O problema do autoritarismo sanitário eram suas várias falsas certezas: a favor dos lockdowns e obrigatoriedades de máscaras e vacinas, contra o aproveitamento de drogas baratas no assim chamado “tratamento precoce”. Essas falsas certezas eram consensos fajutos, pois eram resultado de compartilhamento de opiniões e posturas políticas, em última análise. Os consensos genuínos por trás de teorias como a deriva continental decorrem da convergência de cabeças que trabalham de forma independente e têm até incentivo para competir entre si e provar que a outra está errada.
Finalmente, os consensos genuínos da ciência são um sintoma de que as teorias são boas, não um pré-requisito da qualidade delas. Este foi outro erro dos autoritários sanitários: o apelo a supostos consensos que nada mais são que apelos à autoridade falaciosos. O que diz se um cientista está certo contra uma multidão de rivais não é o voto dos rivais, mas os indícios, os dados, as evidências, o mundo concreto. Consensos não são necessários, como apontou o próprio Albert Einstein, e ciência não é democracia.

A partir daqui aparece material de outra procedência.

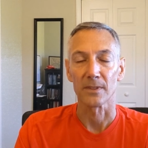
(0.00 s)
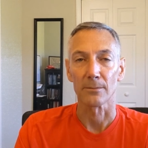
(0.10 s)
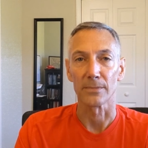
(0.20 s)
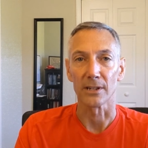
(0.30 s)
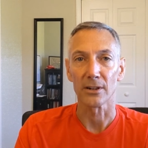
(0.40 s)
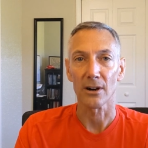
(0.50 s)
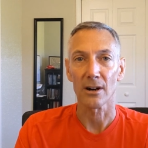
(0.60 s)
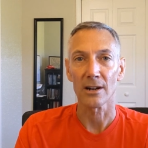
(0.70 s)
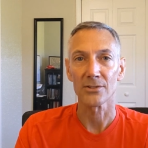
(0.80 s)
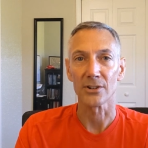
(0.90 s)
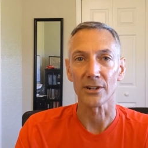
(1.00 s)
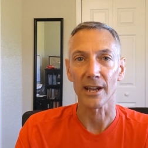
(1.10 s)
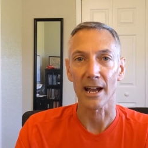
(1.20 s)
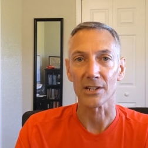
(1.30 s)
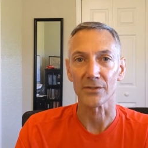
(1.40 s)
Because your
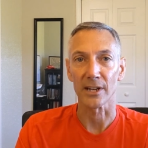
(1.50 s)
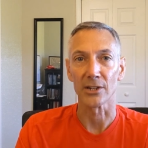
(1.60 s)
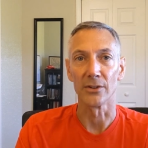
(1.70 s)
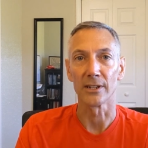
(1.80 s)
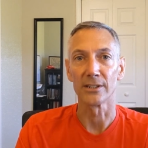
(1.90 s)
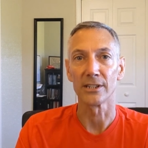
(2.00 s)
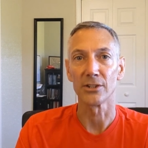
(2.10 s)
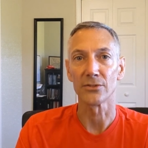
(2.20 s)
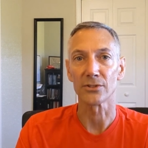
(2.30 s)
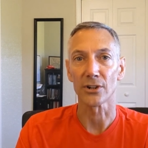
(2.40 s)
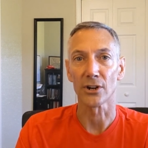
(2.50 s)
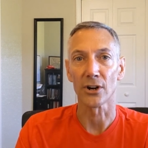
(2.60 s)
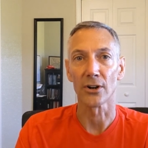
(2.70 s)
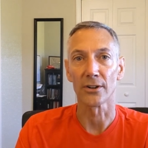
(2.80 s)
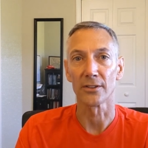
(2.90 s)
cash value continues to
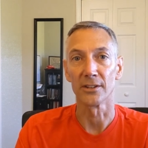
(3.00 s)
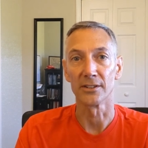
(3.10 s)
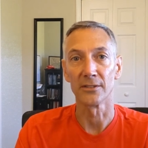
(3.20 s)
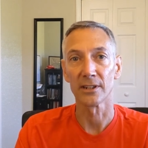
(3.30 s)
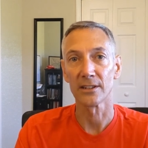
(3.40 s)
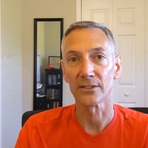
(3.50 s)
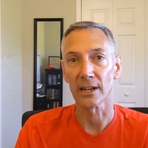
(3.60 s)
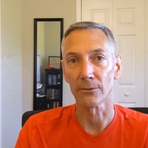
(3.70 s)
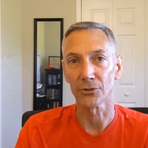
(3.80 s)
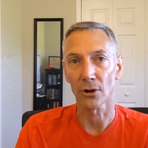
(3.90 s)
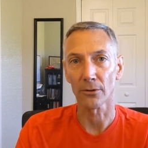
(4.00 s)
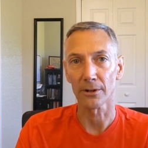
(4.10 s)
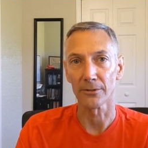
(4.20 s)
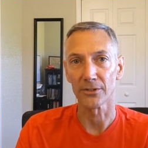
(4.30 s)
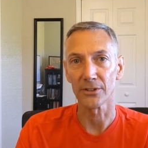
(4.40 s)
earn the dividends that it was already
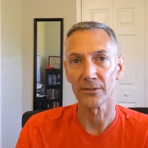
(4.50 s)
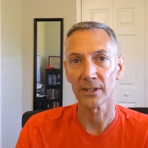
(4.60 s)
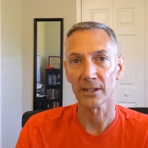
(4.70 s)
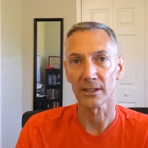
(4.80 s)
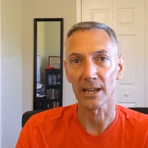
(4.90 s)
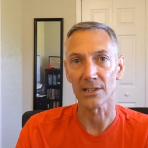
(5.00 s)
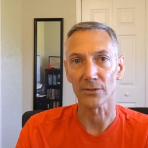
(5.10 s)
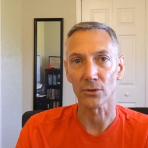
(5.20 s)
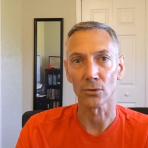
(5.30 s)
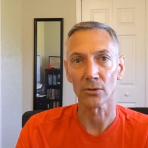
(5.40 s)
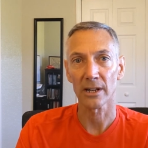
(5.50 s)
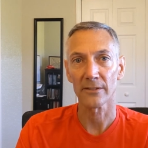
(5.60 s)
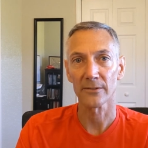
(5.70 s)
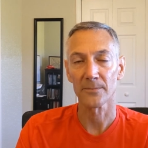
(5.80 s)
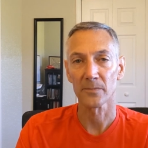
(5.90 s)
receiving in the case of a whole life,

A solução para falso conhecimento é conhecimento verdadeiro. O que sabemos sempre tem defeitos, mas há respostas melhores que outras. E a conclusão de que vacinas não causam autismo é a melhor conclusão disponível até agora. Temos estudos com centenas de milhares de crianças que não encontraram esse efeito.
Por exemplo, este estudo publicado por três cientistas australianos na revista Vaccine, em 2014, citado mais de 900 vezes em outros estudos, incluiu mais de 1,2 milhão de crianças e concluiu que “vacinações não são associadas ao desenvolvimento do autismo ou de transtorno do espectro do autismo”. Importantemente, o estudo analisou o timerosal, um composto orgânico que contém mercúrio e foi descontinuado entre os ingredientes. O timerosal explica sozinho como o advogado ambientalista Kennedy foi atraído pelas ideias de Wakefield.

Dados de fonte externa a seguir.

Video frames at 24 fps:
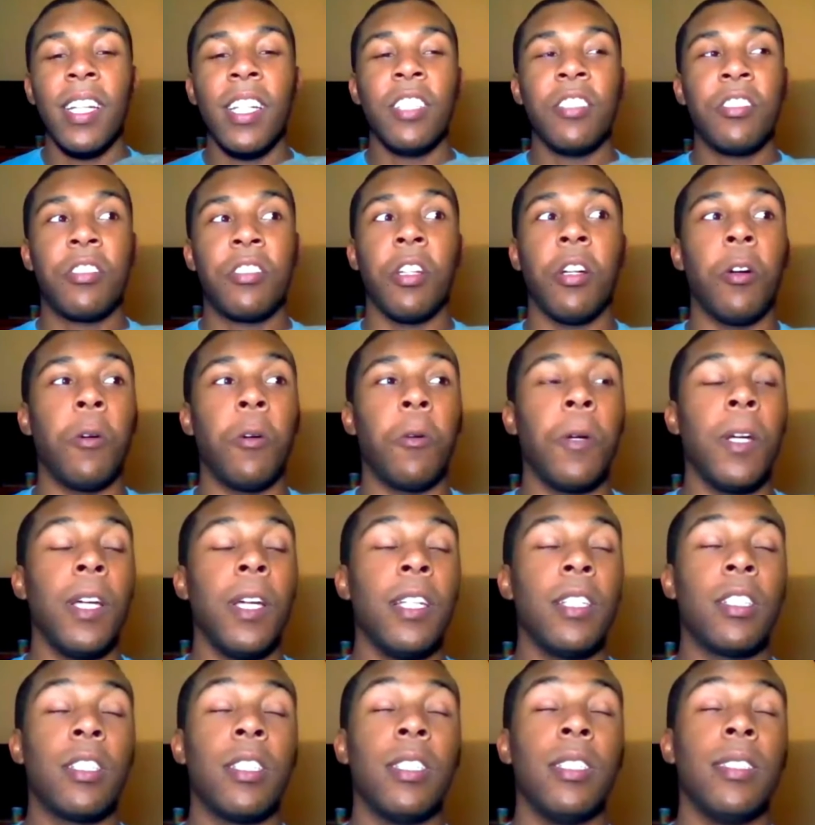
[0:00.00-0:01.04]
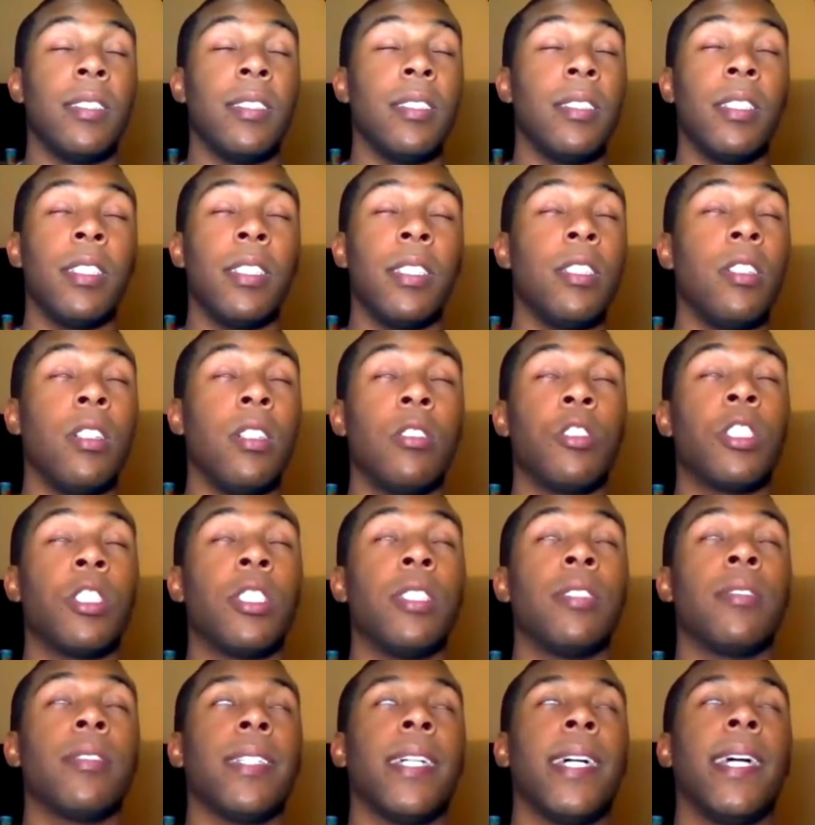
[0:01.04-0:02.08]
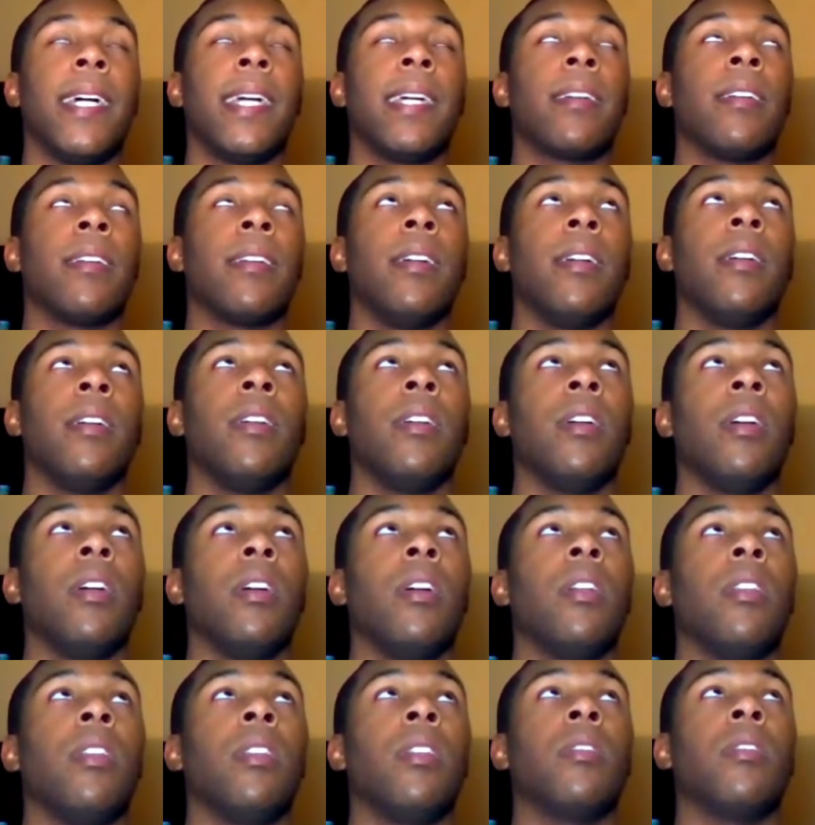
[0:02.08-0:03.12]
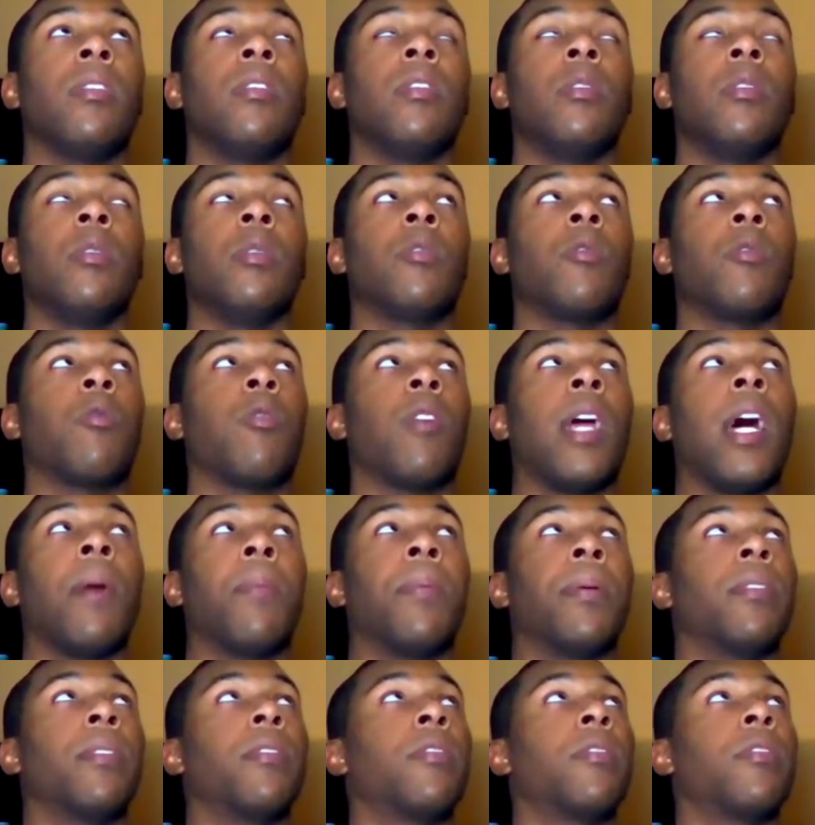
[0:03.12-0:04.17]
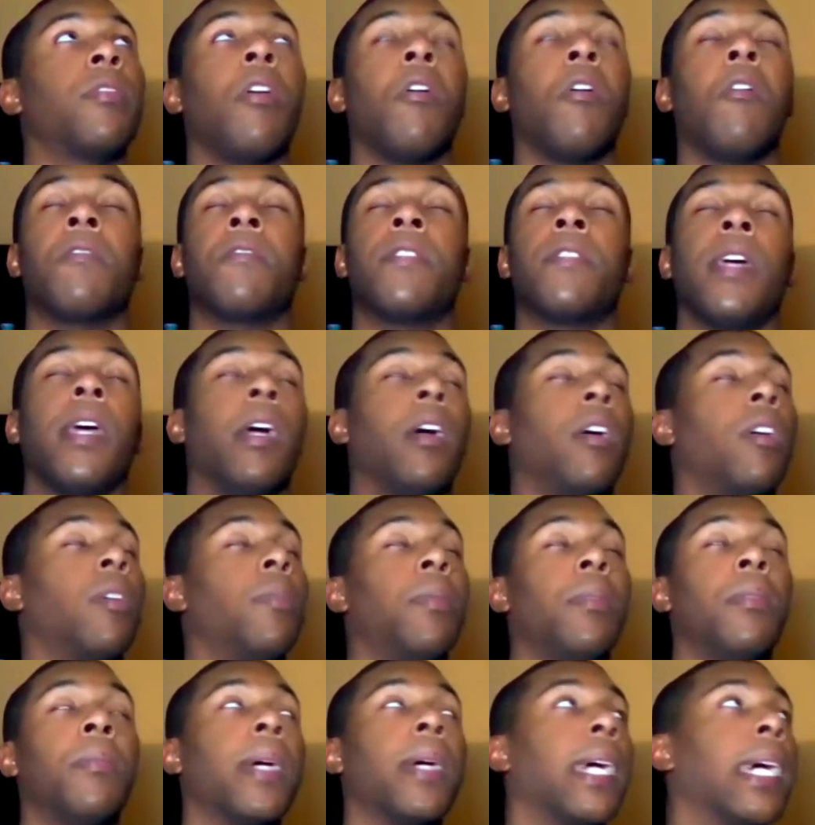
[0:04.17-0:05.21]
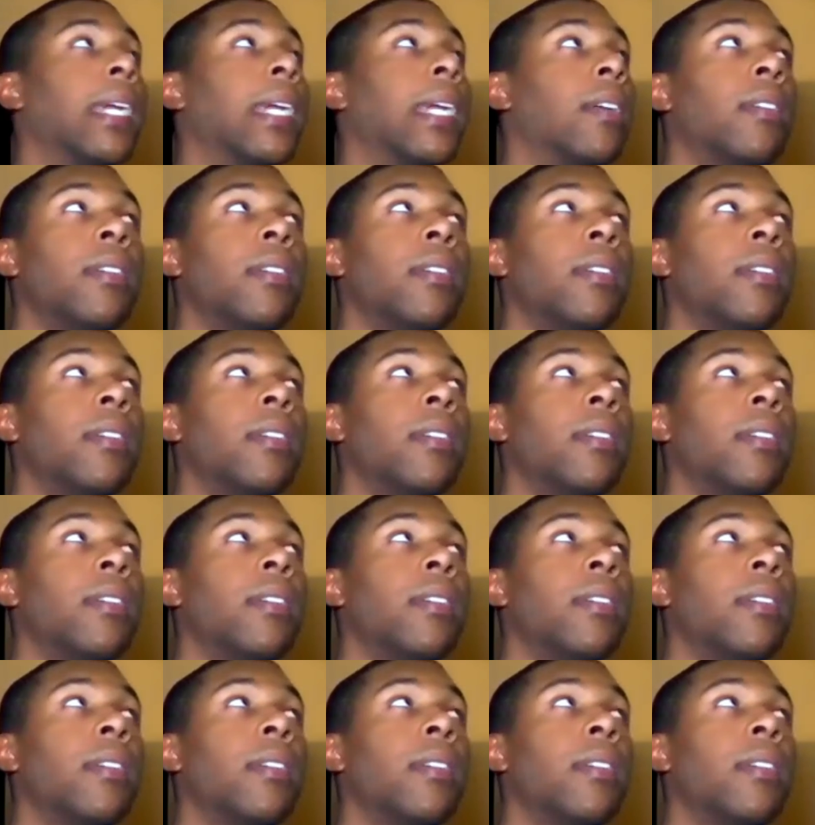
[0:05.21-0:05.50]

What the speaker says: So she, you know, she's like, this dude's rap is so terrible, man.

Se o leitor procurar, achará estudos individuais que defendam o contrário, que há evidências de que o timerosal causa autismo. É aqui que conta alguma formação científica: é preciso saber a diferença entre estudos individuais com amostras limitadas e grandes revisões e reanálises como a dos australianos. Em muitas áreas da ciência, é normal haver estudos afirmando coisas contrárias. Tudo depende da qualidade de suas amostras e de seus métodos. Revisões existem para conciliar a mensagem lida no texto bruto da natureza, para resolver as aparentes contradições.
Como disse Vinay Prasad, até mesmo na posição antivacina de Kennedy há algo recuperável, se formos generosos com ele, em vez de birrentos e belicosos, como estão sendo os democratas.

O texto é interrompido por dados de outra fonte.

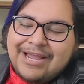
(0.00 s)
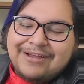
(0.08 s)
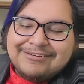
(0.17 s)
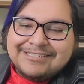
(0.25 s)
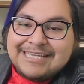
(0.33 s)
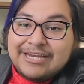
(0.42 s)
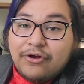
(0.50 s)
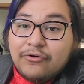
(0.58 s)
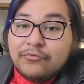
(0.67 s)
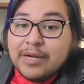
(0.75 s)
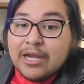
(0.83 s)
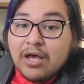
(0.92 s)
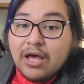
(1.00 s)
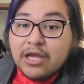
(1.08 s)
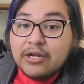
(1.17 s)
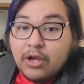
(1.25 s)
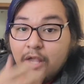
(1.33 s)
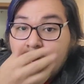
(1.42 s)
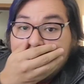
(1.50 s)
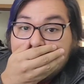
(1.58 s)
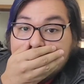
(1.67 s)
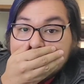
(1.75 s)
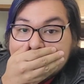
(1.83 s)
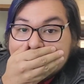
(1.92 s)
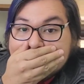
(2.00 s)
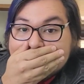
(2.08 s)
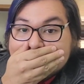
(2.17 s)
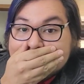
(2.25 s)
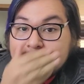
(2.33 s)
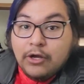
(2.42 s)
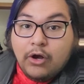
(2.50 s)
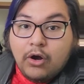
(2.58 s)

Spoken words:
I was like, oh my god. Oh my god.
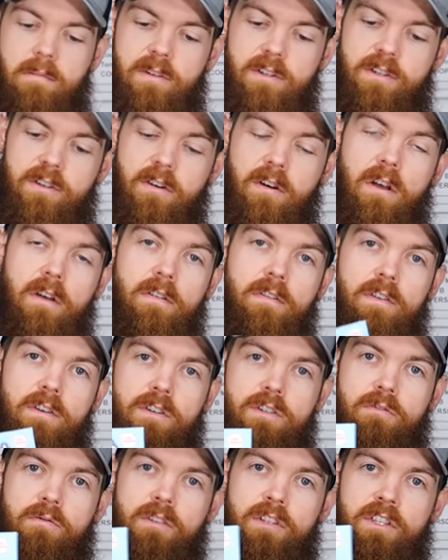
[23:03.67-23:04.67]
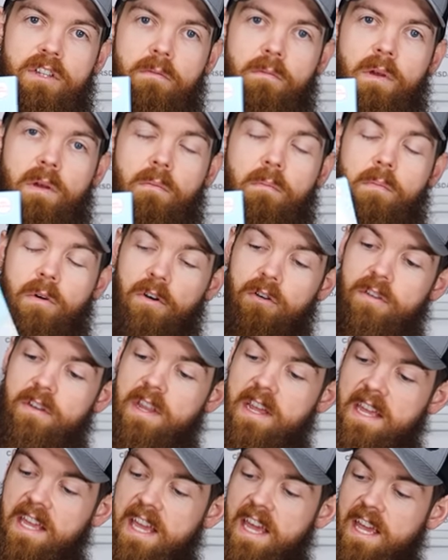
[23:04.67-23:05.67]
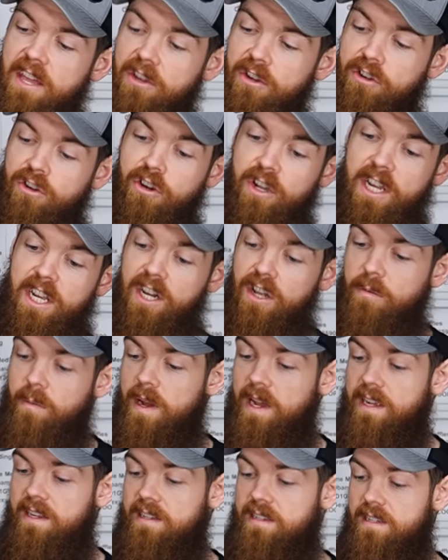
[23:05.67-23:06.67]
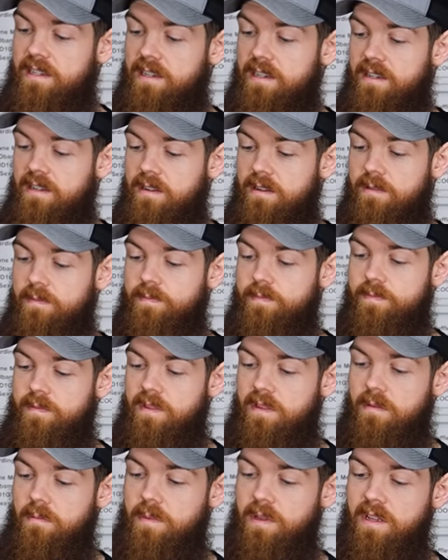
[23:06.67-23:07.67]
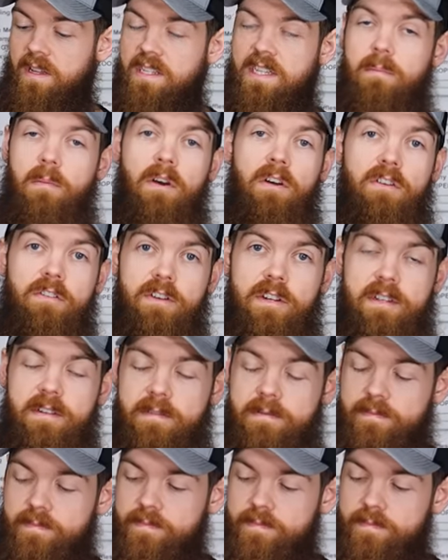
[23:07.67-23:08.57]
I'm gonna start off first with some birthday cake cookie dough bites because I'm hungry.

“É verdade”, escreveu o cientista para o jornal de centro e antiwoke de Bari Weiss, “que nos EUA e no resto do Ocidente houve um crescimento chocante do autismo infantil, mas, como disse Jill Escher, mãe de dois filhos com autismo severo, ‘todo estudo epidemiológico no assunto confirmou zero associação entre o status de vacinação e o desenvolvimento do autismo’. Não sei o que está causando o crescimento do autismo e hesitaria em arriscar uma resposta. Mas concordo com RFK Jr. e Escher que o aumento do autismo infantil precisa ser estudado de maneira mais formal”.
Que, se confirmado à frente do HHS, Robert Kennedy Jr. aplique sua grande energia não em afirmar falsas certezas, mas em investigar mais. E, onde a ciência reduziu as dúvidas e formou consensos genuínos, como nos malefícios da obesidade, que ele tenha sucesso em aplicar o conhecimento científico com o poder do Estado, dessa vez sem autoritarismo.